:: To do ::
Nothing but the pictures may be left out. Restate the rest of the entries word for word.

:: Data provided ::
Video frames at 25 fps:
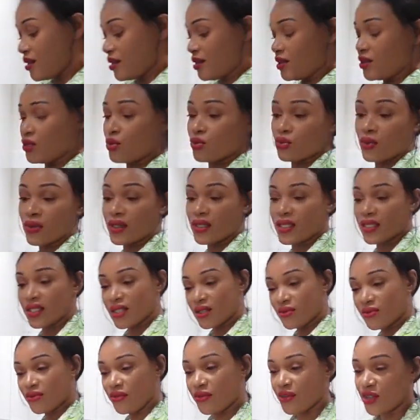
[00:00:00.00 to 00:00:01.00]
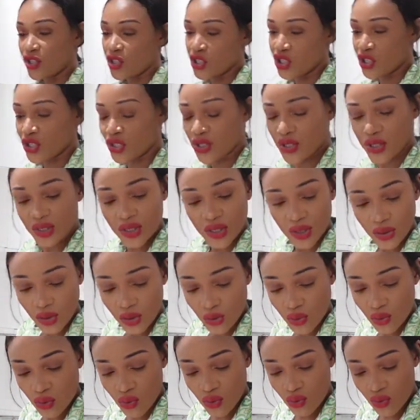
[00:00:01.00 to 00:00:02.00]
This one is fish,
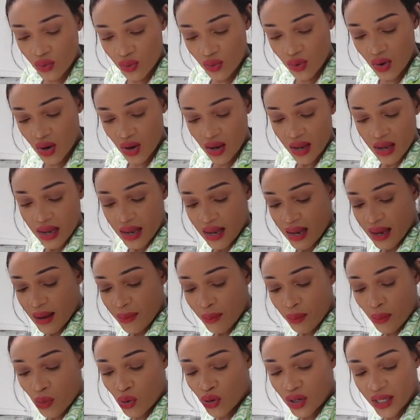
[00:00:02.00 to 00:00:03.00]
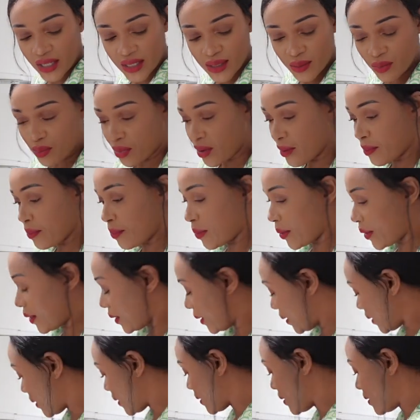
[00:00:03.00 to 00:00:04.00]
so bonnet paper
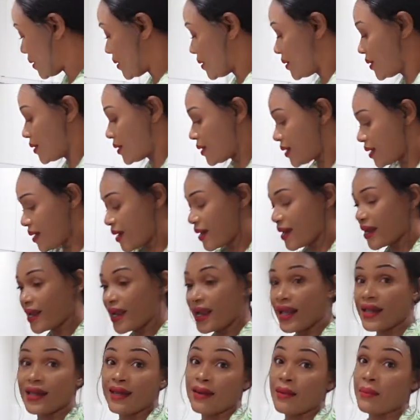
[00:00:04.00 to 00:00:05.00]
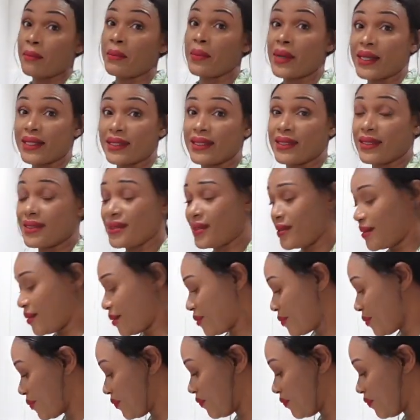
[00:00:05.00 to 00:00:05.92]
is kind of must.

:: Exercise solution ::
Video frames at 25 fps:
[00:00:00.00 to 00:00:01.00]
[00:00:01.00 to 00:00:02.00]
This one is fish,
[00:00:02.00 to 00:00:03.00]
[00:00:03.00 to 00:00:04.00]
so bonnet paper
[00:00:04.00 to 00:00:05.00]
[00:00:05.00 to 00:00:05.92]
is kind of must.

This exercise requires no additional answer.